The Journal of Research in Music Education has published “Learning with Sound Recordings: A History of Suzuki’s Mediated Pedagogy.” In it, I draw attention to the ways that Suzuki’s pedagogic innovations are deeply enmeshed with media of sound recording. I also talk about the Method’s migration to America through the efforts of John Kendall.
The article includes supplemental material drawn from a variety of archival sources.
Finally, for those interested, here are a few more photos that were not essential for the article, but which are a pleasure to share.
John Kendall on the importance of recordings in the Suzuki Method
Outside the Suzuki Museum in Matsumoto, Japan.
Suzuki’s study, where he listened to graduation recordings for every student from the 1950s to 1990s.
A test pressing 78 for Suzuki’s recordings.
With Hiroko Suzuki, Past President of the Talent Education Research Institute, and who played at the 1955 graduation concert that was filmed and shown in the US.
Ryugo Hayano, President of the Talent Education Research Institute.

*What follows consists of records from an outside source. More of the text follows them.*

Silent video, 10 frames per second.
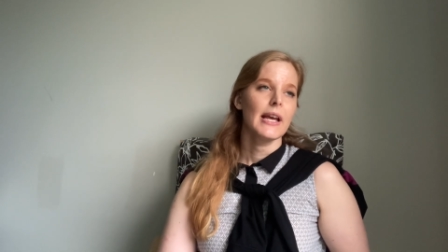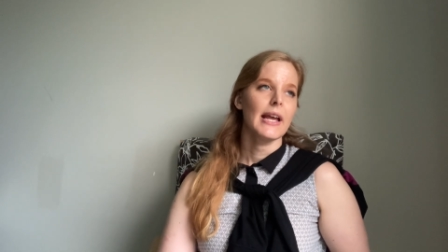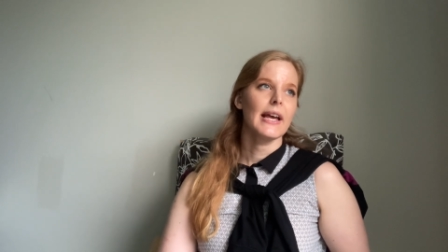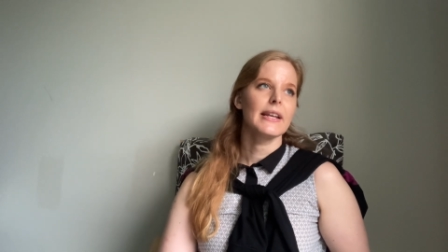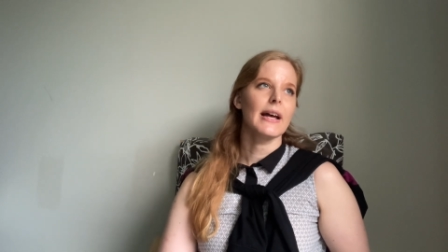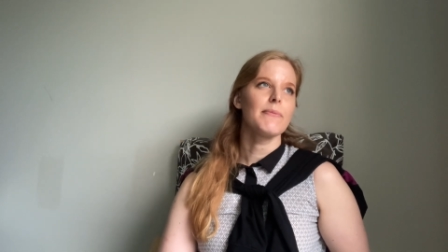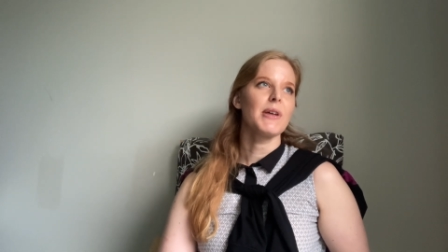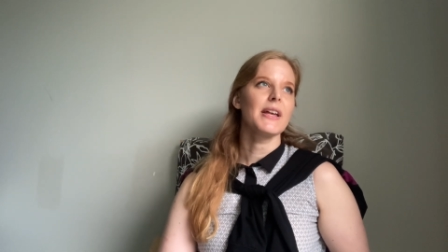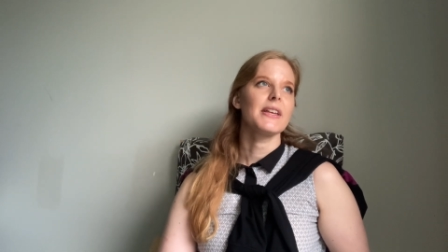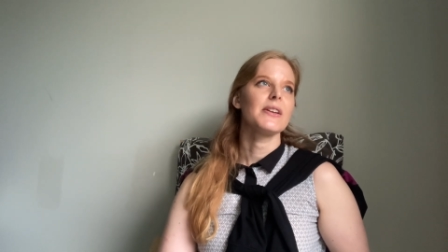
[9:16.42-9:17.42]
And I'm
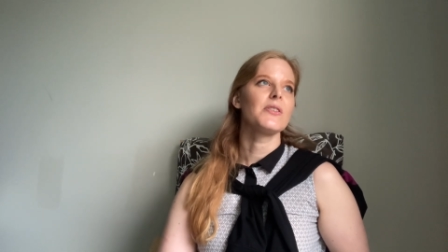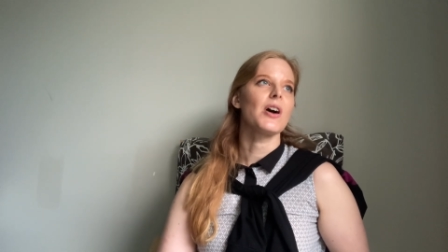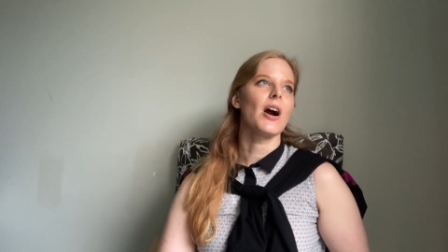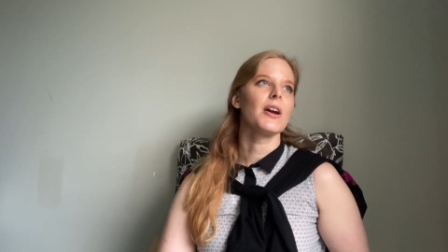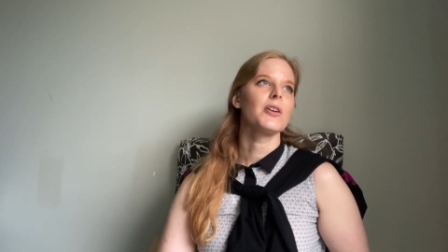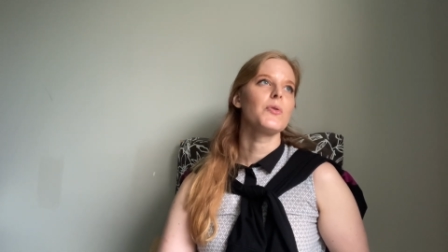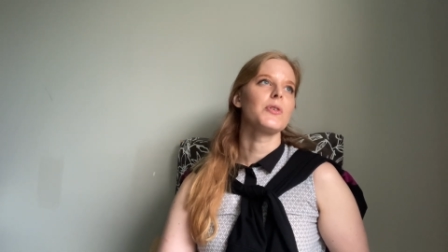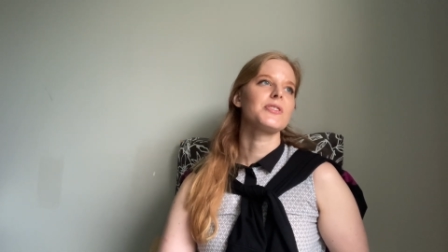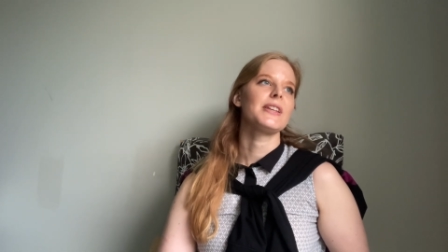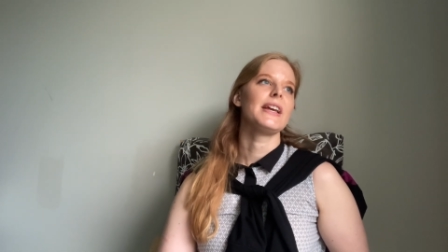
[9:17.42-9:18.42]
not here to argue
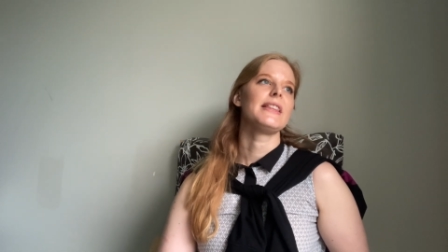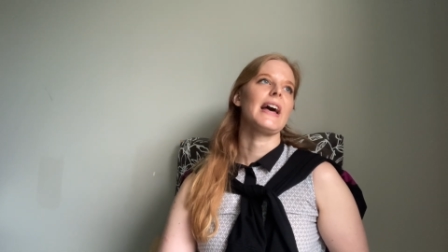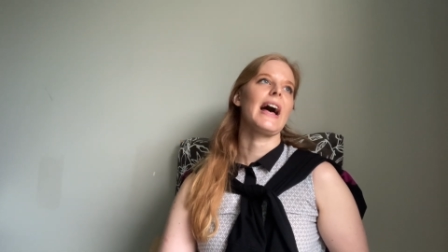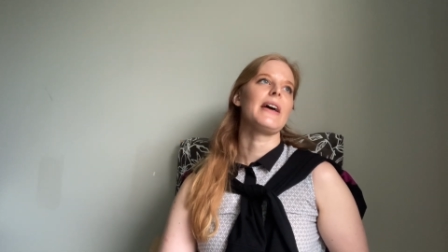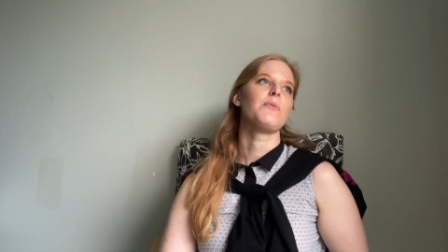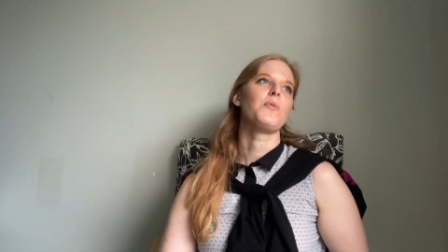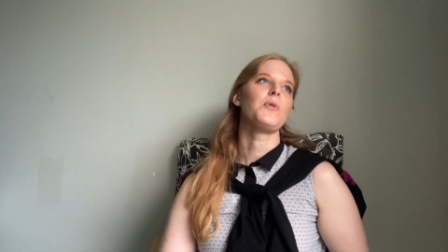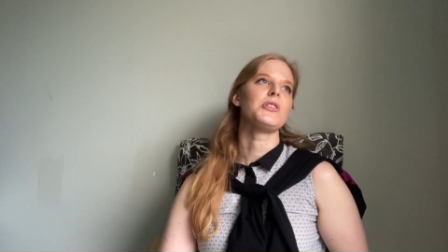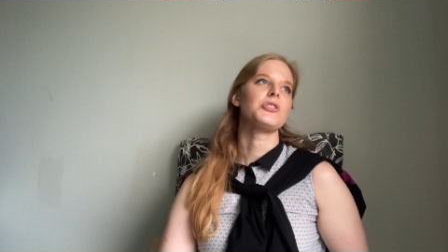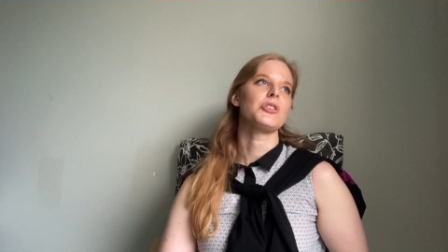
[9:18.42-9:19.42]
or say that
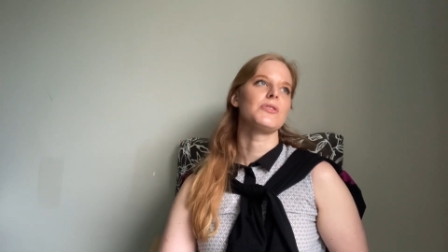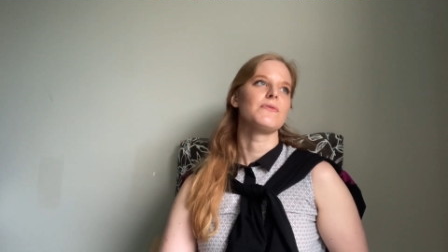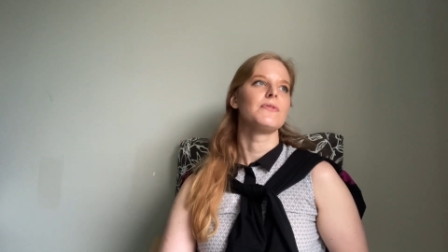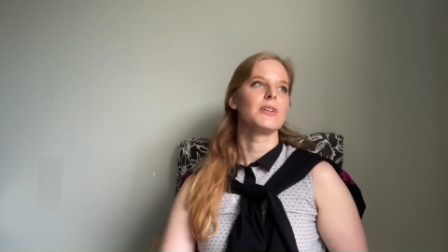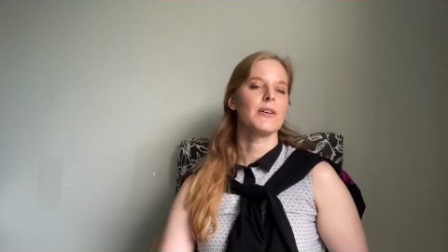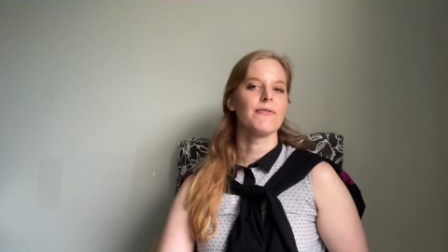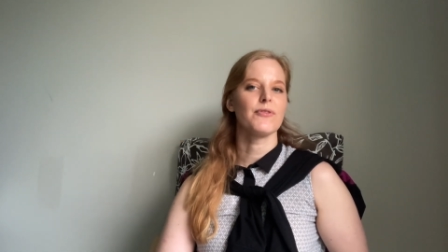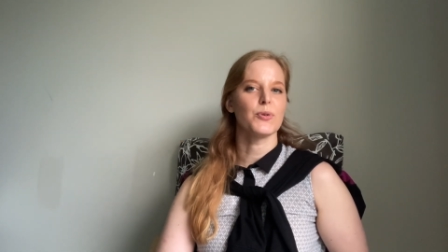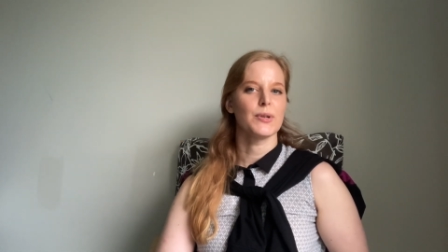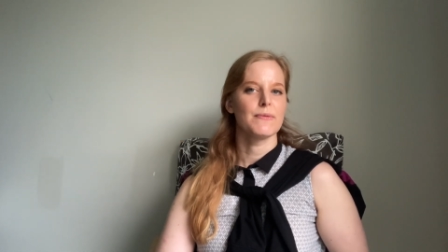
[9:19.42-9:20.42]
we should
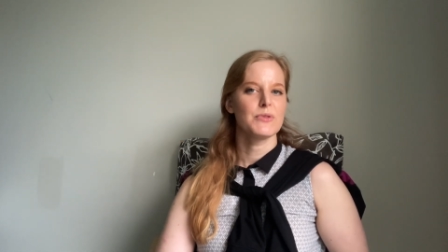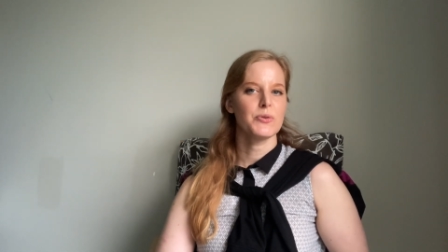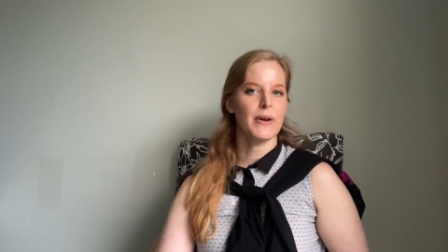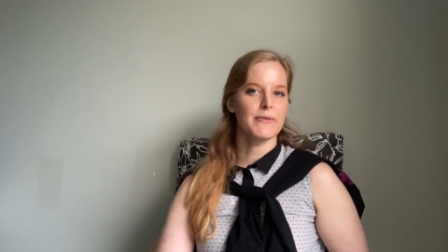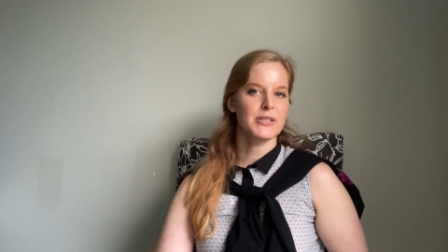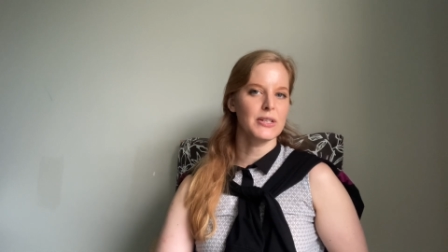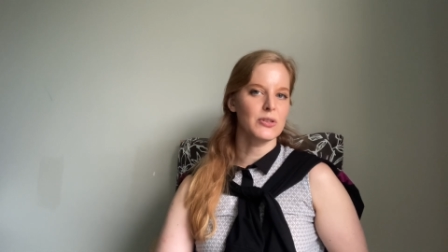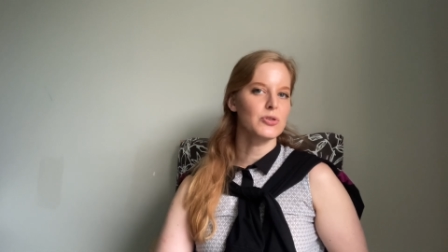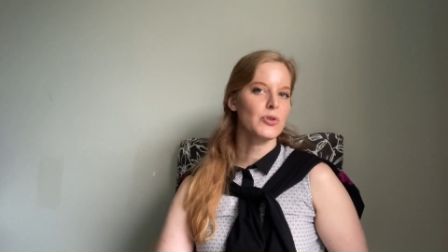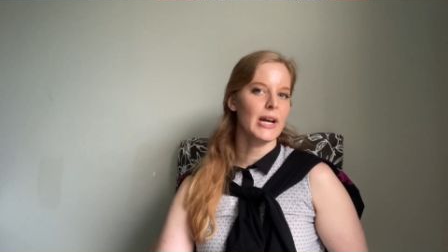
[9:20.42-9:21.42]
conform to every
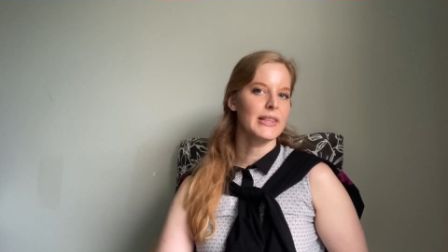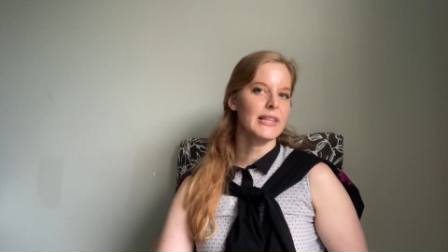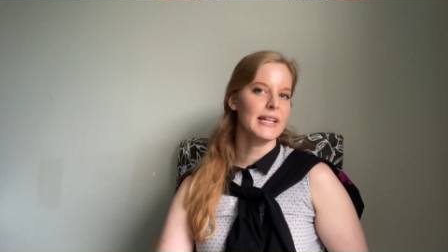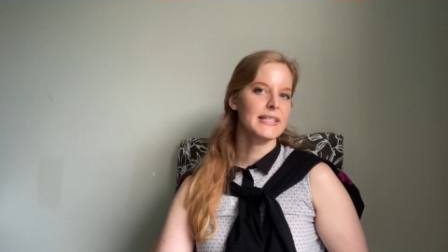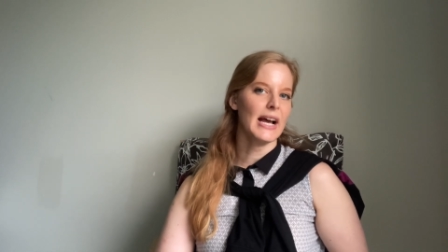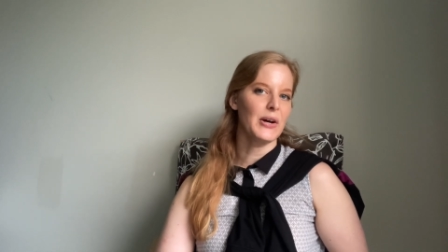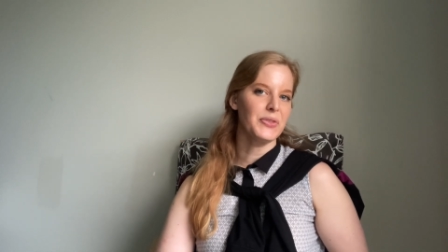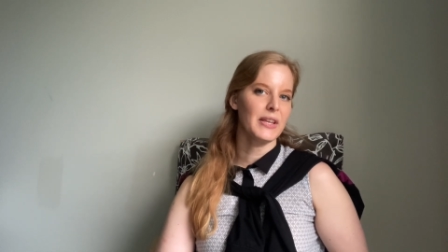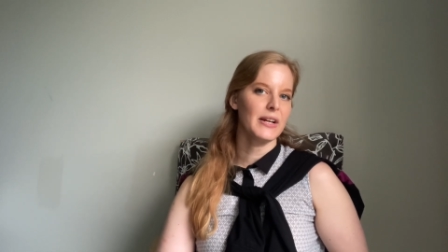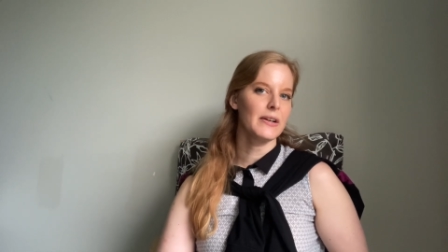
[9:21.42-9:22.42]
single trend that's
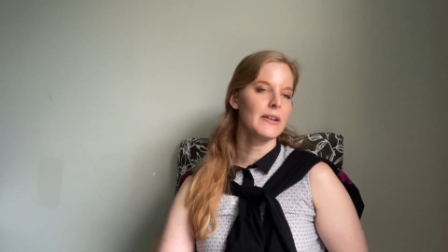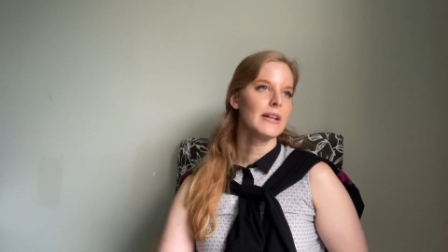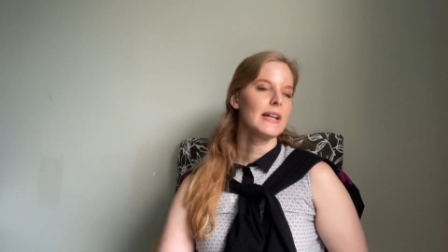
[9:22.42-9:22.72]
out there.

He was one of the ten children who first toured the US with Suzuki (and he displays a photo of himself at that age on his phone).
At the Suzuki Museum, holding Suzuki’s copy of the 78 recording of his Twinkle Variations
Photo Suzuki sent to Kendall (see reverse for description).
Suzuki’s hopes for his Method extended to an edition of one of his essays in Esperanto. In the Southern Illinois University John Kendall Collection.